A foggy morning at Woodhaven
It’s been foggy the past two days. I’m using it as an excuse not to do the laundry. “Hey, I’d love to, but it’s too damp for the clothes to dry outside.” Sure, I could use the slightly scary propane-driven dryer, but I’m too cheap. I mean, green.
It’s about 50 degrees* here at 6:30 am. I know, because I went outside and looked**. In addition to no food delivery or taxis, there are no reliable websites for weather forecasts here. They always say it’s 66 or 58 when the thermometer clearly reads 85 or 72, and I love it when the websites say “partly cloudy” when it’s pouring with rain. There are no local TV weather forecasts, just Bay Area ones, which are almost as irrelevant as Amarillo or Honolulu ones. Also the TV weather maps stop at Santa Rosa, with a blank beyond, which has the odd effect of making me feel like I don’t exist.

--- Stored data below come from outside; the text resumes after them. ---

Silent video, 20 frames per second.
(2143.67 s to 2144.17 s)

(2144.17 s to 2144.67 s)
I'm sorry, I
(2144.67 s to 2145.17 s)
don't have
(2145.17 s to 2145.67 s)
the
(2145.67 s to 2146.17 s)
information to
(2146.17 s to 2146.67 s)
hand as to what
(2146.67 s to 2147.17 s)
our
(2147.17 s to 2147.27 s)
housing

Part of this is undoubtedly the wonder of microclimates. On Monday, it was bright and sunny at my house, a perfect Suzy seventy with a light breeze. Meg and I went to the store that day, and the fog started about three miles from our house. The store was totally socked in and you kind of needed a sweater. In the store parking lot, I was entertained by a mother admonishing her kid to lock the car doors.
We figured the fog would wend its way to our houses by late afternoon, and so it did. It’s kindly dampened down the puff dust on the driveway, as well as giving me an excuse to bail on chores. I actually bought some paint for the outside wall where the flash heater resides. I’m going to paint it brown to more or less match the brown paint on the front of the house. Coincidentally, the shade is “Woodhaven” – the very same name on the San Francisco street sign long ago fastened to the front of the house by its builder (see photo above).

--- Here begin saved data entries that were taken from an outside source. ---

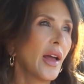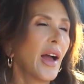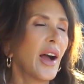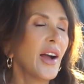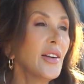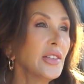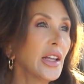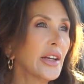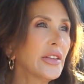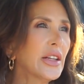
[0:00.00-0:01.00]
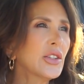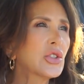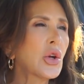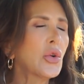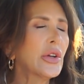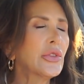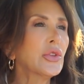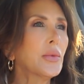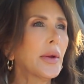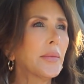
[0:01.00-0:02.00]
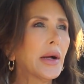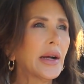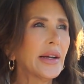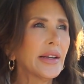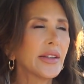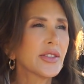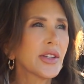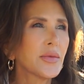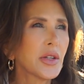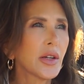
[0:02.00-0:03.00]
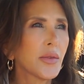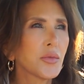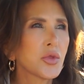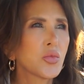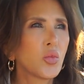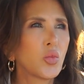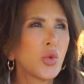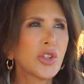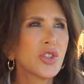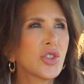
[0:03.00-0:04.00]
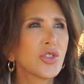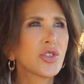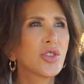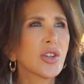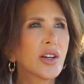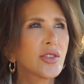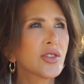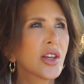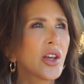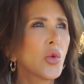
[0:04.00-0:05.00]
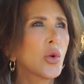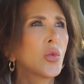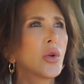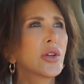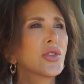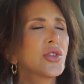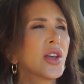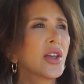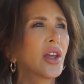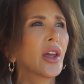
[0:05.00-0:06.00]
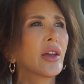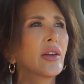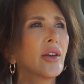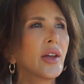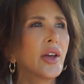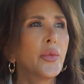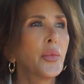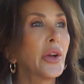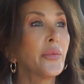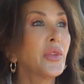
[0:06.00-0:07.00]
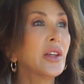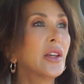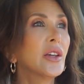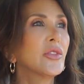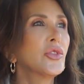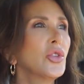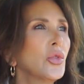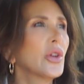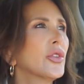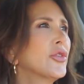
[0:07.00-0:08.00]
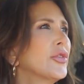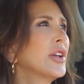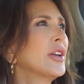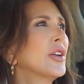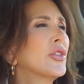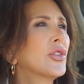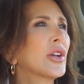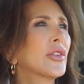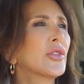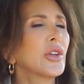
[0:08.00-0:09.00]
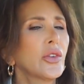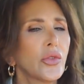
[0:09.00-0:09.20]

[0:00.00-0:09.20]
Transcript: I have a lot of things going through my mind and sometimes one should just not say what one is thinking. But I'm thinking of two other videos that I've seen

I think it’s hilarious that my hippie hovel has a name, usually the prerogative of mansions, or houses with some degree of grandeur. Though having said that, maybe it runs in the family to have a humble abode with a label, especially one with “wood” in the name.
My father’s parents lived in a semi-detached pebble dash house in Surrey. It was a nice house, but not a grand one by any means. Two up, two down, plus a kitchen (down) and bath (up), and the boxroom where my father slept.

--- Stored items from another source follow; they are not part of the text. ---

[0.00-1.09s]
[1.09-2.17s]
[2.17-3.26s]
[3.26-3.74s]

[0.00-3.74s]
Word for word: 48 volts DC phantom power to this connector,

They called their house “Linwood”, but the only person who used that name besides them was my father’s godmother, the flamboyant Aunt Mary. I met her once, and she was a swirl of furs, perfume, and a mane of white hair. She had absolutely no use for women, and failed to notice that my mother and I existed. Within seconds she had my brother on her lap, Dad in attendance, and every other guy in the tearoom fetching her things and lighting her cigarette, in its long holder. She was that kind of girl.
One year when Dad was little, she thought it would be funny to play a prank on his devoted parents. She sent an anonymous Valentine to my grandfather, hoping to stir things up. But alas, she addressed it to “Linwood”, so they immediately knew who had sent it.
*I bet that sounds pretty good to those of you on the East Coast, where it was 80 degrees after midnight.
**I’m still trying to find a place to put it where it doesn’t get any direct sun during the non-foggy and non-rainy days. Not a bad problem to have.